GSE14333 Processing Pipeline — Yeo Lab Publications

Publication

DDX5 promotes oncogene C3 and FABP1 expressions and drives intestinal inflammation and tumorigenesis.

Life science alliance (2020) — PMID 32817263

Dataset

Expression data from 290 primary colorectal cancers

Warning: Pipeline descriptions and code snippets may be inferred or AI-generated. Use them only as a starting point to guide analysis, and validate before use.

Processing Steps

Generate Jupyter Notebook

1

Use the simpleaffy package in R/Bioconductor to calculate MAS5.0 calls.

R v4.3 (Bioconductor 3.18)

$ Bash example

# Install R and Bioconductor simpleaffy package if not already installed
# For Conda (recommended for environment management):
# conda create -n bioconductor_env r-base bioconductor-simpleaffy -y
# conda activate bioconductor_env

# For R directly:
# Rscript -e 'if (!requireNamespace("BiocManager", quietly = TRUE)) install.packages("BiocManager")'
# Rscript -e 'BiocManager::install("simpleaffy")'

# Create an R script to perform MAS5.0 normalization
cat << 'EOF' > mas5_normalization.R
library(simpleaffy)

# Define input directory containing .CEL files and output file
# Assuming .CEL files are in the current directory. Adjust 'cel_dir' if needed.
cel_dir <- "."
output_file <- "mas5_normalized_expression.tsv"

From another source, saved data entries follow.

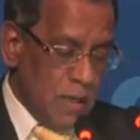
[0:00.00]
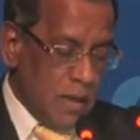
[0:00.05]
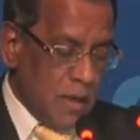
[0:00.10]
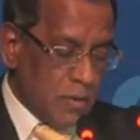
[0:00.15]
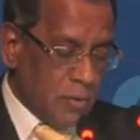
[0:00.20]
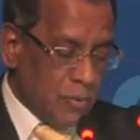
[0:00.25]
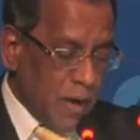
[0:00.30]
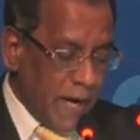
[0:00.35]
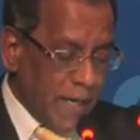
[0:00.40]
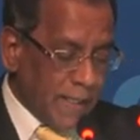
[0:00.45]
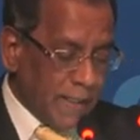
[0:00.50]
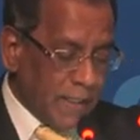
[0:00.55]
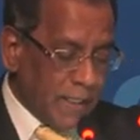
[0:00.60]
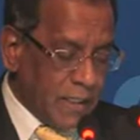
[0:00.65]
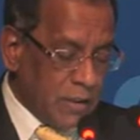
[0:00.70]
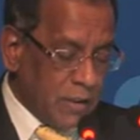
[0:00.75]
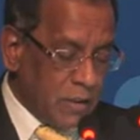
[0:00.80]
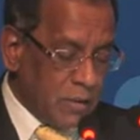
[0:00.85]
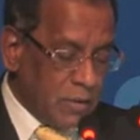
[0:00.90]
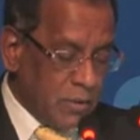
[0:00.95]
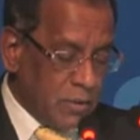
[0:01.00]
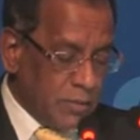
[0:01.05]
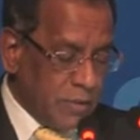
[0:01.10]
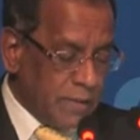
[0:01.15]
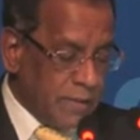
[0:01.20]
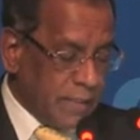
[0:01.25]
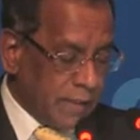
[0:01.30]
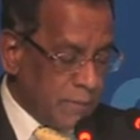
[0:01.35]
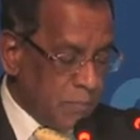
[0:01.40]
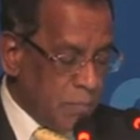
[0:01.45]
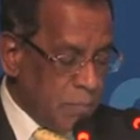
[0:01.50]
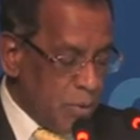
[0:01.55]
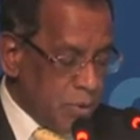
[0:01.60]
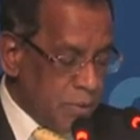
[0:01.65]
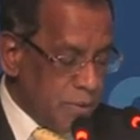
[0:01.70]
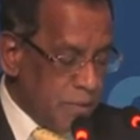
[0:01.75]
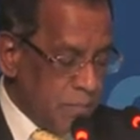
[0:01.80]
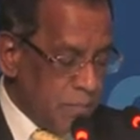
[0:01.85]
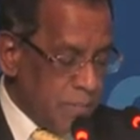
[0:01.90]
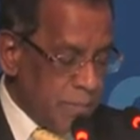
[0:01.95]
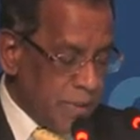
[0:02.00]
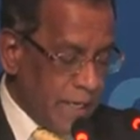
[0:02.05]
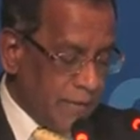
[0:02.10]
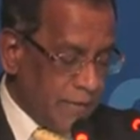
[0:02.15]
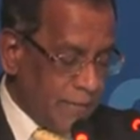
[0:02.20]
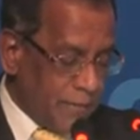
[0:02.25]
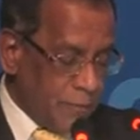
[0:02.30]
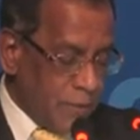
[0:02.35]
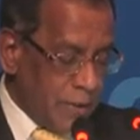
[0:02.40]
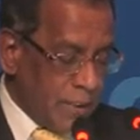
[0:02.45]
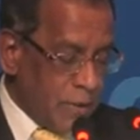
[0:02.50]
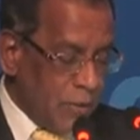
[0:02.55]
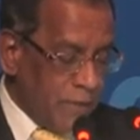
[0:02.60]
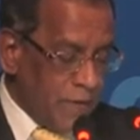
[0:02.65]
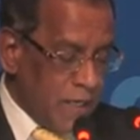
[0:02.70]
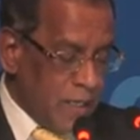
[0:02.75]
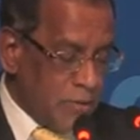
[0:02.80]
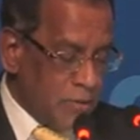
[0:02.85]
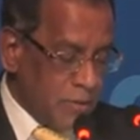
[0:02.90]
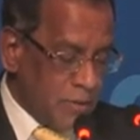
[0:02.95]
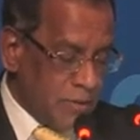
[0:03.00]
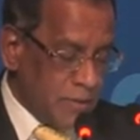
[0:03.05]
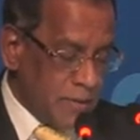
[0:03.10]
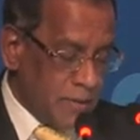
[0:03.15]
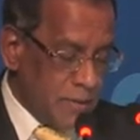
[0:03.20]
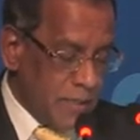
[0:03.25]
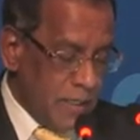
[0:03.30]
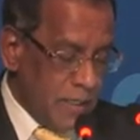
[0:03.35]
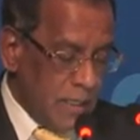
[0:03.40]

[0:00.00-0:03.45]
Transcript: rightly concluded that most breakthrough innovations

# List all .CEL files in the specified directory
cel_files <- list.celfiles(cel_dir, full.names=TRUE)

# Check if any .CEL files were found
if (length(cel_files) == 0) {
  stop(paste("No .CEL files found in", cel_dir, ". Please ensure .CEL files are present or adjust 'cel_dir'."))
}

# Read Affymetrix .CEL files into an AffyBatch object
# For more complex experiments (e.g., with sample metadata), consider creating a phenoData file
# and using read.affybatch(filenames=cel_files, phenoData=pheno_data_object)
raw_data <- read.affybatch(filenames=cel_files)

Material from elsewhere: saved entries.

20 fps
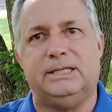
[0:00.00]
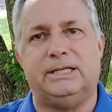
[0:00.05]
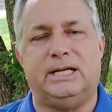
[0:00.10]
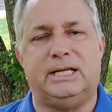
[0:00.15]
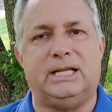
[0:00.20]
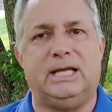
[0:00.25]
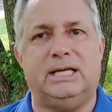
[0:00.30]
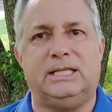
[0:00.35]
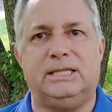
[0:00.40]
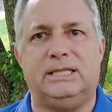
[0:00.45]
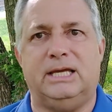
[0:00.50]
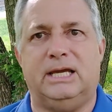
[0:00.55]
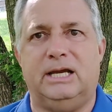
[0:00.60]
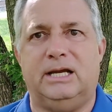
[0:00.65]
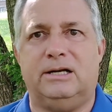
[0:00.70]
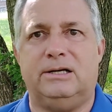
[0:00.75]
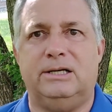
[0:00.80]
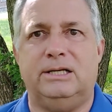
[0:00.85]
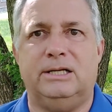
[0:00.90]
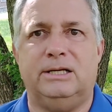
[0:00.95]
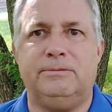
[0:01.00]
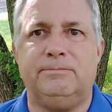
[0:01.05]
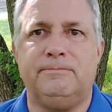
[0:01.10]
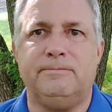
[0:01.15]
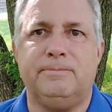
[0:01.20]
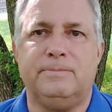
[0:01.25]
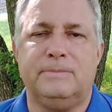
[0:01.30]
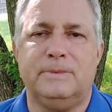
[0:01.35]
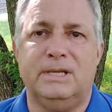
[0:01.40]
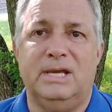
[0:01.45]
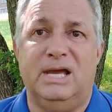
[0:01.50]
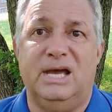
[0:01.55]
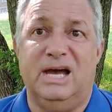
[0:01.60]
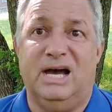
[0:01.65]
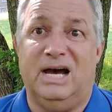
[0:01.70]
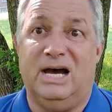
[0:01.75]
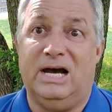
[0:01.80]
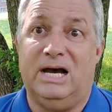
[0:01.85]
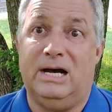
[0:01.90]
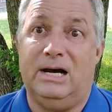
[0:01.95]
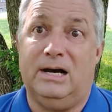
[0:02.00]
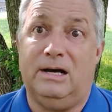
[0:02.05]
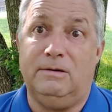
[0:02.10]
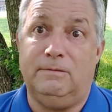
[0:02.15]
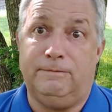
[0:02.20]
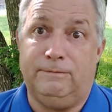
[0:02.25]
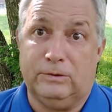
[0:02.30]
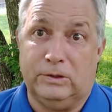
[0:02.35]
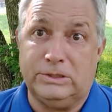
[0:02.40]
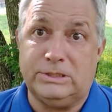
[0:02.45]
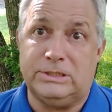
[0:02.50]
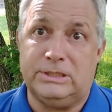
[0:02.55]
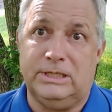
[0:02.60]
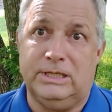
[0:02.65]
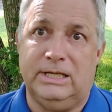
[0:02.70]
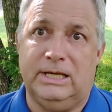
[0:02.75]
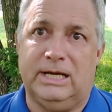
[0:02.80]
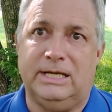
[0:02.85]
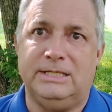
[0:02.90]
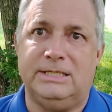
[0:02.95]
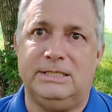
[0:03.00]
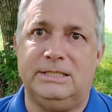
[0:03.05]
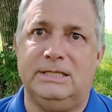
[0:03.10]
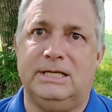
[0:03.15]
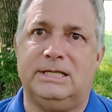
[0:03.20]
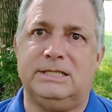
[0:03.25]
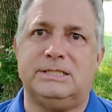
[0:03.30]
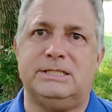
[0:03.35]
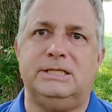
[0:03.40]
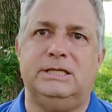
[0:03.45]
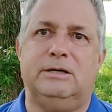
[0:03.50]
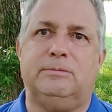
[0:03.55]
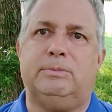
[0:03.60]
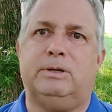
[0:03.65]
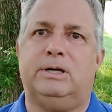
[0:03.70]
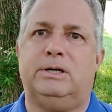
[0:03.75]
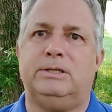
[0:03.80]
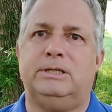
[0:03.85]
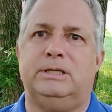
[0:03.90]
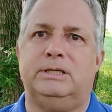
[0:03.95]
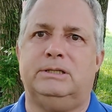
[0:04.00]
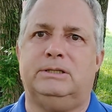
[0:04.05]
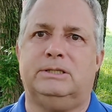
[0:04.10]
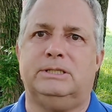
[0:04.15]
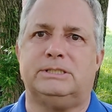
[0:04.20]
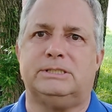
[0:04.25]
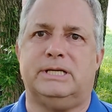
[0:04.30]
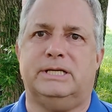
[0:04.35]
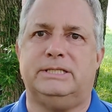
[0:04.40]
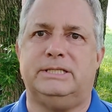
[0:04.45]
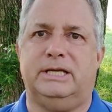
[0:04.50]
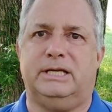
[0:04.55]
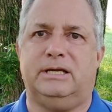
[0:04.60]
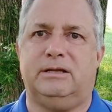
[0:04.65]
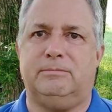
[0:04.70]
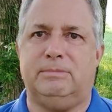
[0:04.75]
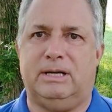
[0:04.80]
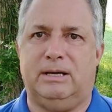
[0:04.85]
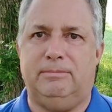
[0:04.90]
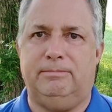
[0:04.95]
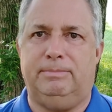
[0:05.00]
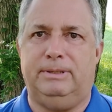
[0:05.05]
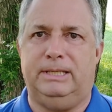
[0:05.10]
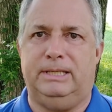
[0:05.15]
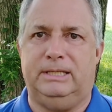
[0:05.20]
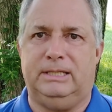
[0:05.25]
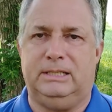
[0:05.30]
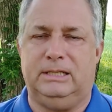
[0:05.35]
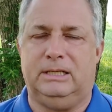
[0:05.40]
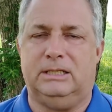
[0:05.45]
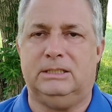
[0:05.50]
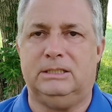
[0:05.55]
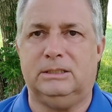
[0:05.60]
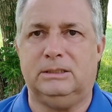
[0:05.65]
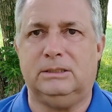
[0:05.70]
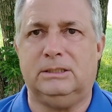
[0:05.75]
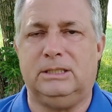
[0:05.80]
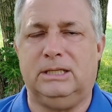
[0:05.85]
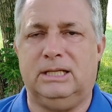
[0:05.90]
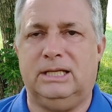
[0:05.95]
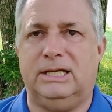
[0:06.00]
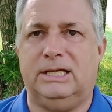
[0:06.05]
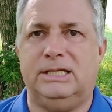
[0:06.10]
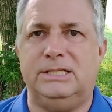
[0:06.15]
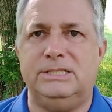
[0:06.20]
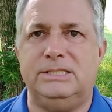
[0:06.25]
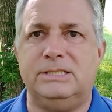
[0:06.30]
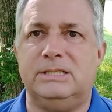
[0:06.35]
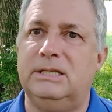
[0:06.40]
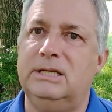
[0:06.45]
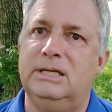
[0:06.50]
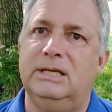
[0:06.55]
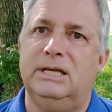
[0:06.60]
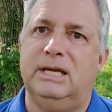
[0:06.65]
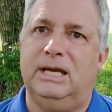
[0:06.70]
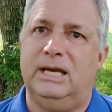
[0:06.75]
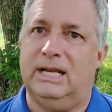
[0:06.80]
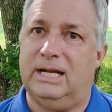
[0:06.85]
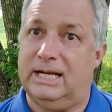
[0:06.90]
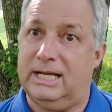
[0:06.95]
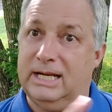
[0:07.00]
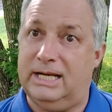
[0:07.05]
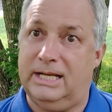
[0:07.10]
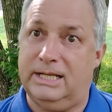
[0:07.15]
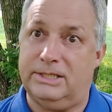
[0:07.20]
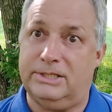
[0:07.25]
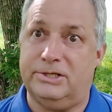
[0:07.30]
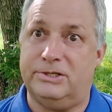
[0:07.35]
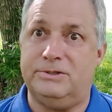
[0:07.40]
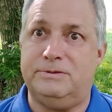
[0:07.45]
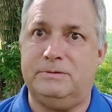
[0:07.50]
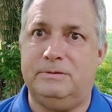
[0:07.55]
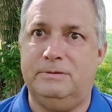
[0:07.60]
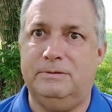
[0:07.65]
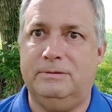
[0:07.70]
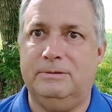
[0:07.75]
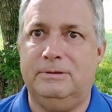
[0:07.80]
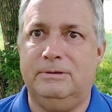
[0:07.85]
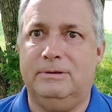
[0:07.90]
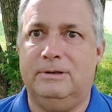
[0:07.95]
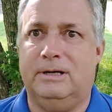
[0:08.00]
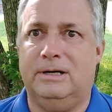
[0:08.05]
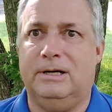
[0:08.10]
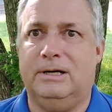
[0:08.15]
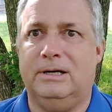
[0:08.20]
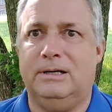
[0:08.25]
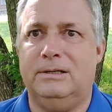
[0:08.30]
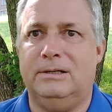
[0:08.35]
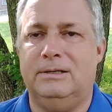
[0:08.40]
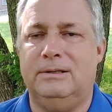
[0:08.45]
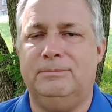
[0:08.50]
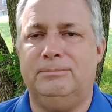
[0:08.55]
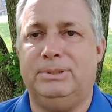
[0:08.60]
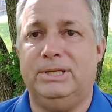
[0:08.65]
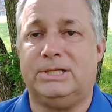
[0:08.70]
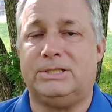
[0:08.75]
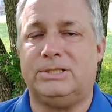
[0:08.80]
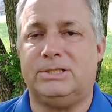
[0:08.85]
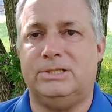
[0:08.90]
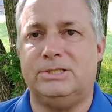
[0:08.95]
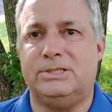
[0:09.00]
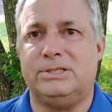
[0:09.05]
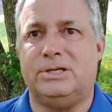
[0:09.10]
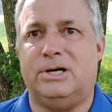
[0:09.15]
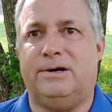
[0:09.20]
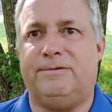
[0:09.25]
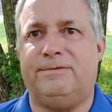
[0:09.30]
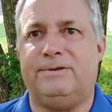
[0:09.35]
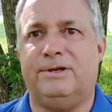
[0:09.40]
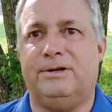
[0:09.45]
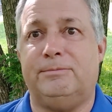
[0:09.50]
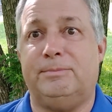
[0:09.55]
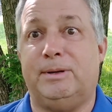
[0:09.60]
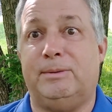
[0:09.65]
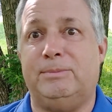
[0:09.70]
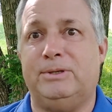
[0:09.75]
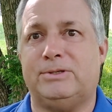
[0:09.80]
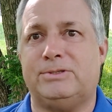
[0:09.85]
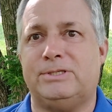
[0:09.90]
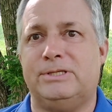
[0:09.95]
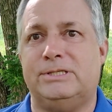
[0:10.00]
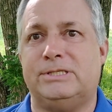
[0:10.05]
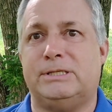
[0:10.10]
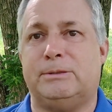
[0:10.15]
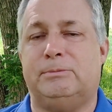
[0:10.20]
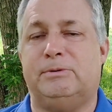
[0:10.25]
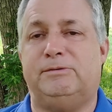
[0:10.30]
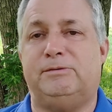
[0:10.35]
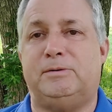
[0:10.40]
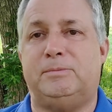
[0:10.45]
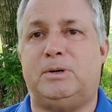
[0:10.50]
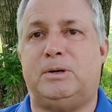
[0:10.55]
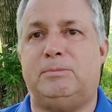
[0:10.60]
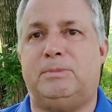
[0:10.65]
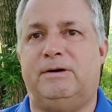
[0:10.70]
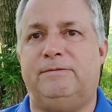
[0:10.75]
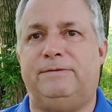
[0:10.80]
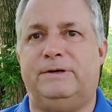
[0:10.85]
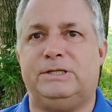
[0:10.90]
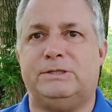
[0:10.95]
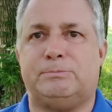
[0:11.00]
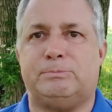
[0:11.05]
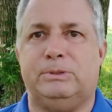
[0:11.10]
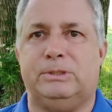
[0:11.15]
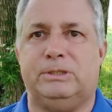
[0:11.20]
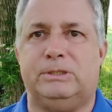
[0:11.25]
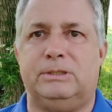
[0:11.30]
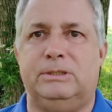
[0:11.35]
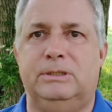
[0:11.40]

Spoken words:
I like the area. Unfortunately, I did not see a bald eagle because I'd taken my big, long lens, and I got to get those pictures offloaded. Maybe you'll see some of them on my Facebook.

# Perform MAS5.0 normalization
# By default, MAS5 normalization in simpleaffy outputs log2 transformed values.
mas5_normalized_data <- mas5(raw_data)

# Extract expression values
expression_matrix <- exprs(mas5_normalized_data)

# Write normalized expression matrix to a TSV file
write.table(expression_matrix, file=output_file, sep="\t", quote=FALSE, row.names=TRUE)

message(paste("MAS5.0 normalized expression values written to:", output_file))
EOF

# Execute the R script
Rscript mas5_normalization.R

2

These values were subsequently normalized using quantile normalization.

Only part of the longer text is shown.